The question now is what the handler actually looks like. Here it is:

 

public class ClientHandler extends GenericHandler {

	...

  @Override
  public boolean handleResponse(MessageContext context) {
    return setUnderstoodHeader(context,"http://services","SomeHeader");
  }
	
  private boolean setUnderstoodHeader(MessageContext context, String namespace, String local) {
    SOAPMessageContext smc = (SOAPMessageContext)context;
    SOAPMessage msg = smc.getMessage();
    SOAPPart sp = msg.getSOAPPart();
    try {
      SOAPEnvelope se = sp.getEnvelope();
      SOAPHeader sh = se.getHeader();
      Iterator iterator = sh.examineAllHeaderElements();
      while (iterator.hasNext()) {
        SOAPHeaderElement el = (SOAPHeaderElement) iterator.next();
        if(namespace.equals(el.getNamespaceURI()) &&
                       local.equals(el.getLocalName())) 
        {
          
          // Do processing of the header information here
		  
          el.setMustUnderstand(false);
          return true;
        }
      }
    } catch (SOAPException e) {
      e.printStackTrace();
    }
	return false;
  }
}

 

It looks like a lot of code but it's not as scary as it looks. Most of the code here is boiler plate code for iterating through the SAAJ DOM to grab the header. First, the handleResponse method is called on the handler. This is the callback API that the JAX-RPC plumbing calls.
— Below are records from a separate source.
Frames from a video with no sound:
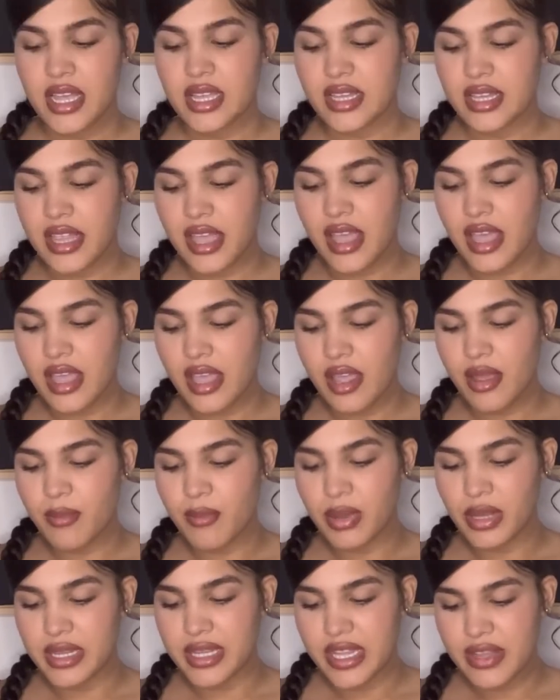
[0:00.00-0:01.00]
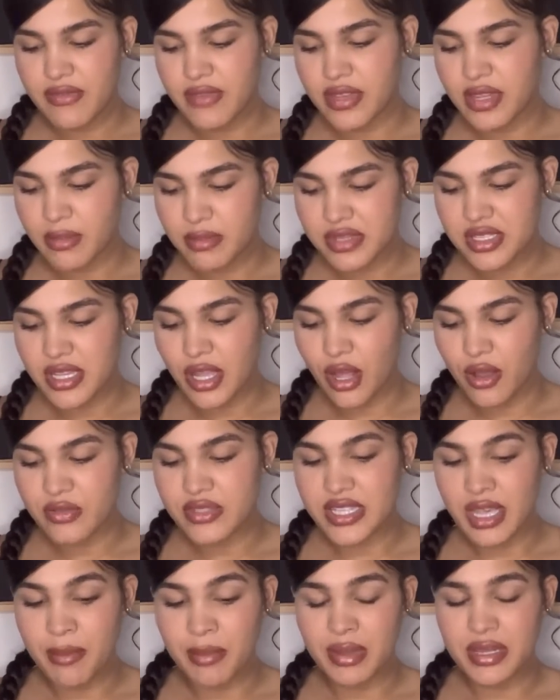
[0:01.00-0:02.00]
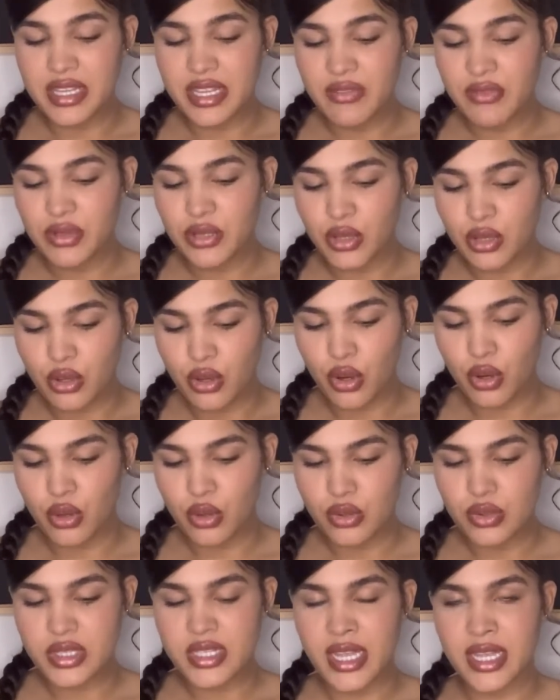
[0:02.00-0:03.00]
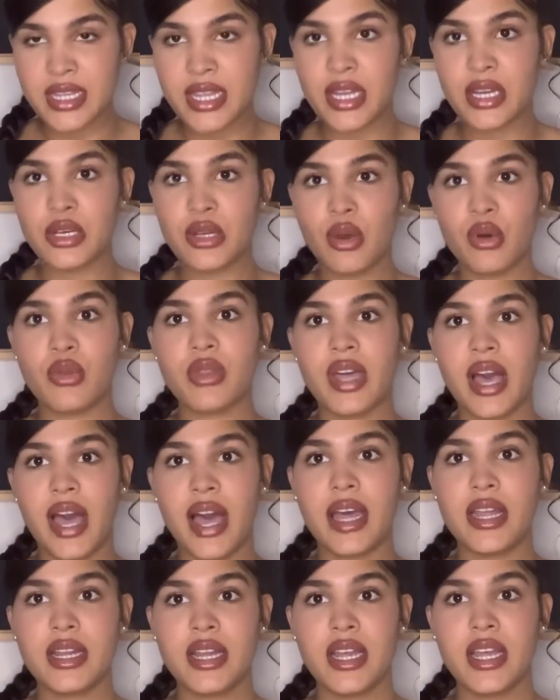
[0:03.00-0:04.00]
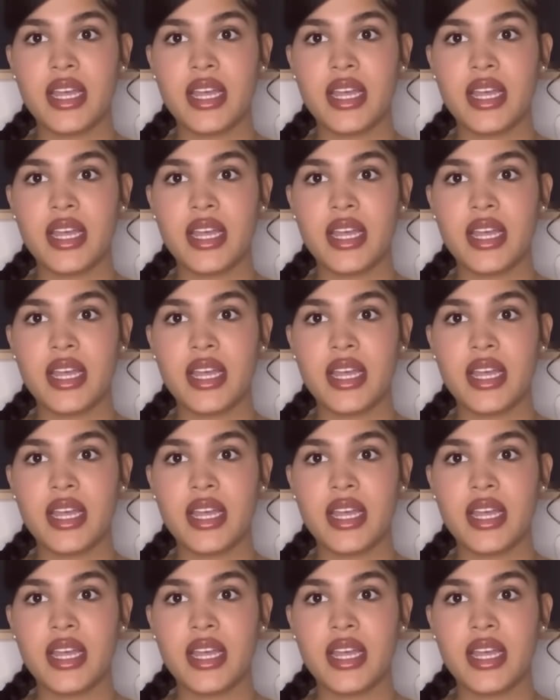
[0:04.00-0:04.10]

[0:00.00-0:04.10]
they believe in themselves and believe in their goals and they know that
Next there's a method for setting a particular header's mustUnderstand attribute as understood. It simply looks through the DOM to get the header section. Then it looks through the headers for the one specified by the namespace and local name sent to the method.

Finally it does whatever processing is appropriate for the header, then sets mustUnderstand to 'false' to indicate that it has processed the header. Alternatively, you could remove the mustUnderstand attribute by calling el.removeAttributeNS(...) rather than setting the value to false.

Once this call is complete the underlying JAX-RPC infrastructure will continue processing the message, ultimately making the message available to the ServiceControl (or JAX-RPC stub) client.